The first image below shows the value of the semafor on a EURSUD M5 chart at 00:00 on October 10, 2011. You'll notice that a purple dot with the number 2 appears on that bar. The market is moving strongly upwards. The indicator at this point predicts that the move is likely overextended.
If we jump 2 bars into the future at 00:10, now magically a number 3 dot appears. What's worse is that the number 2 dot disappears entirely from the 00:00 bar! The indicator sees that the price jumped up, so it goes back in time and deletes the evidence of its incorrect prediction. If you weren't watching the indicator or taking screenshots, it is as though the number 2 dot was never there.
Test your indicator and look for repainting
No automated process exists to determine whether or not your indicator repaints. It's something that you have to do by staring at the chart during a backtest to see if the values change or not.I like to do this by selecting an Expert Advisor without caring too much about which one I pick. If you don't have any installed, you can grab one from the free Expert Advisor page for the sake of testing.
You'll need to select settings to get the backtester to run. The options that you choose are not important, so long as you have selected something. I highlighted the required items in red below. I personally prefer to use M5 EURUSD charts. M5 is good because the backtester moves over the data quickly on full speed without going so fast that I cannot control the process. It strikes a nice balance between speed and following what's actually happening. I like EURUSD simply because I always have EURUSD data loaded. I don't have to worry about the tester not working, whereas that would likely be an issue if I selected an exotic currency like TRY/ZAR.
When the visual backtest chart pops up, the first thing to do is to load your indicator onto the chart. As the test progresses, watch how the indicator behaves. Some repainting indicators like the Semafor are completely obvious. They repaint on most bars, so it's easy to tell that it is not consistent. You can safely assume that it repaints.

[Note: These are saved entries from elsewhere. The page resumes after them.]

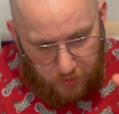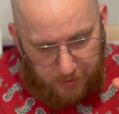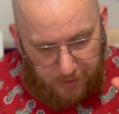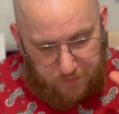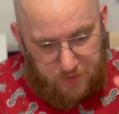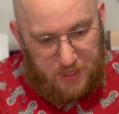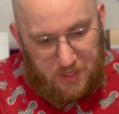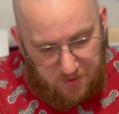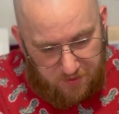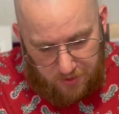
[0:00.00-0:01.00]
of
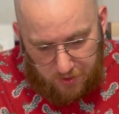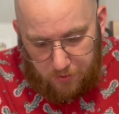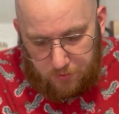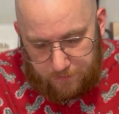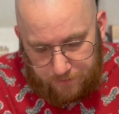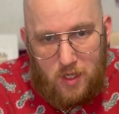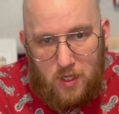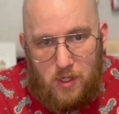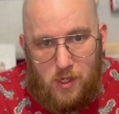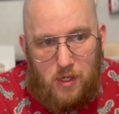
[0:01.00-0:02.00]
season two?
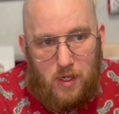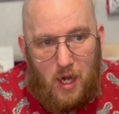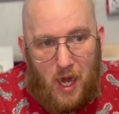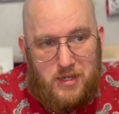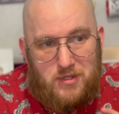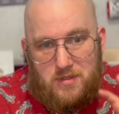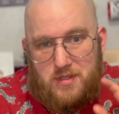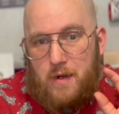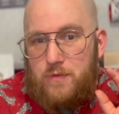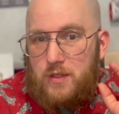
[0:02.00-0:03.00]
I
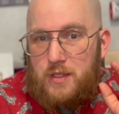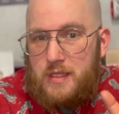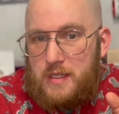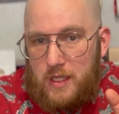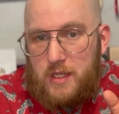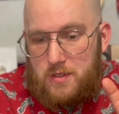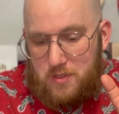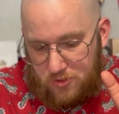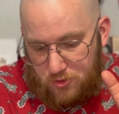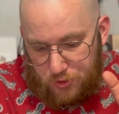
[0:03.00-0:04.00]
definitely get
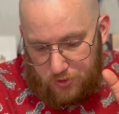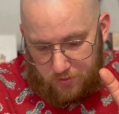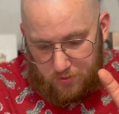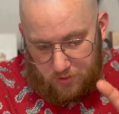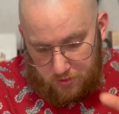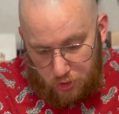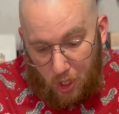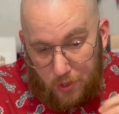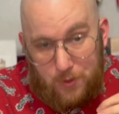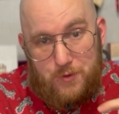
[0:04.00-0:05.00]
ch
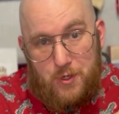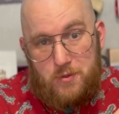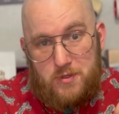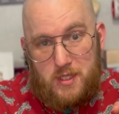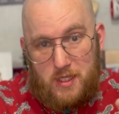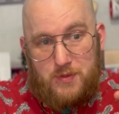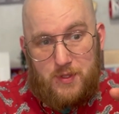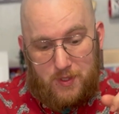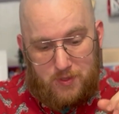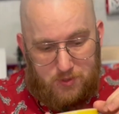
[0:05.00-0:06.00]
chocolate notes in
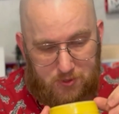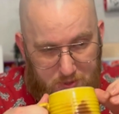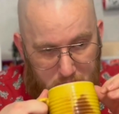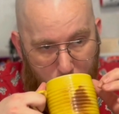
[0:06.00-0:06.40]
this.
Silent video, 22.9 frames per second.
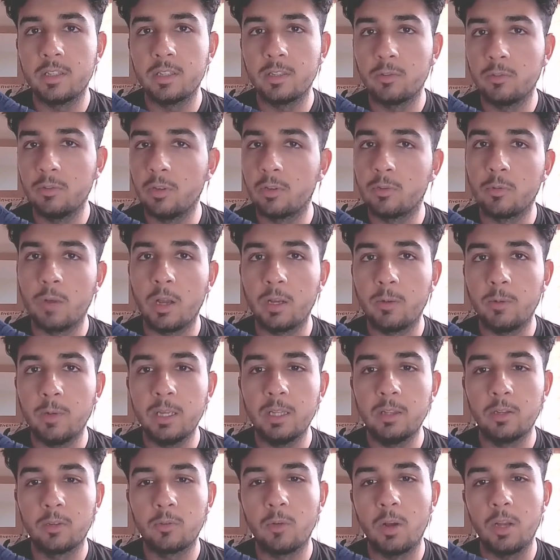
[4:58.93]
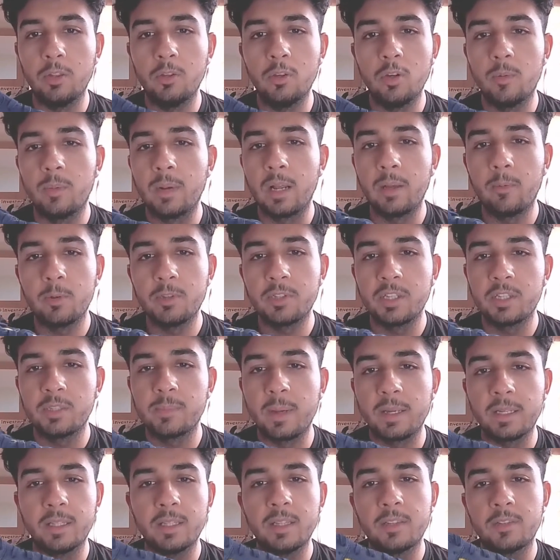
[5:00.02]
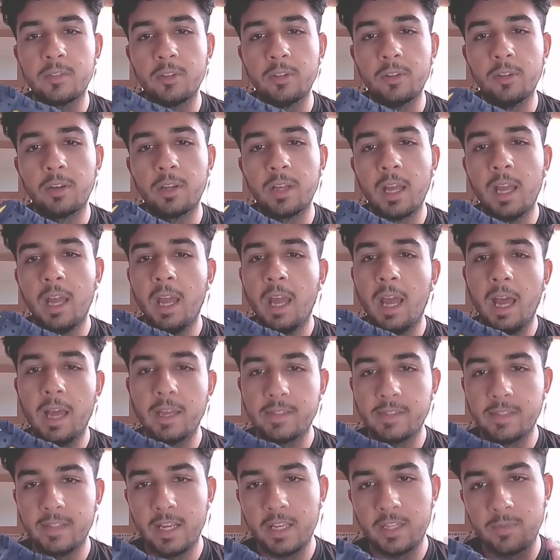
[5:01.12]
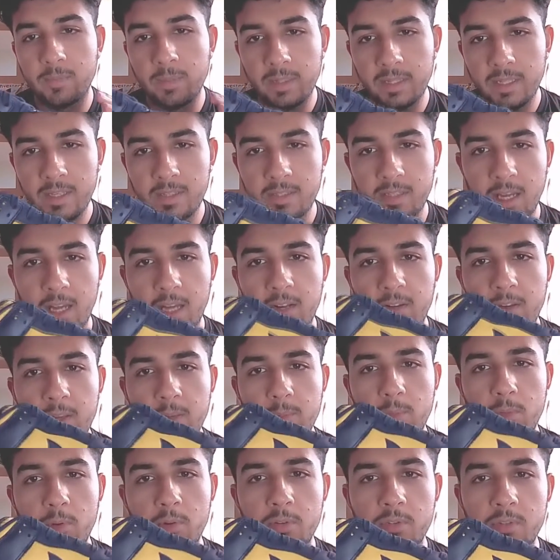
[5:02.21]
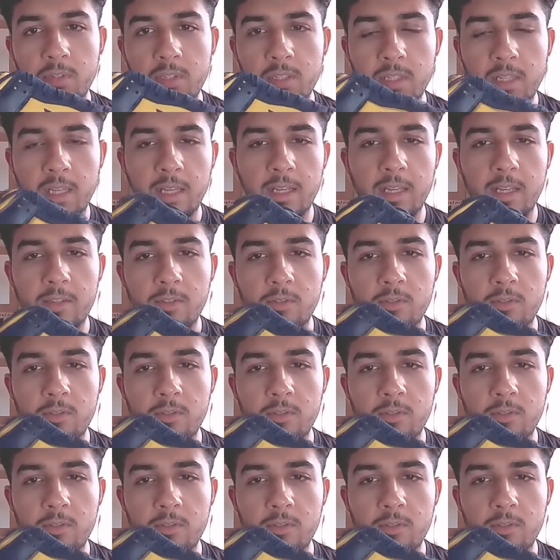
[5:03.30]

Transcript: look quite clean, look quite dope, and I wasn't expecting this to look as nice. But this kind of in person, like as you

Other indicators are more tricky. They only plot once every 50 bars and sometimes even less frequently. You have to watch closely to make sure that where plots appear, that they don't subsequently dance onto another bar. I like to use the same technique in the first screenshot that I posted with a vertical red line. Whenever the indicator plots something on the chart, mark it with a vertical line. Continue doing so for about a day's worth of data on the M5 chart. Stop the test, then scroll back through the chart. If 100% of the plotted values match the vertical lines, then your indicator does not repaint.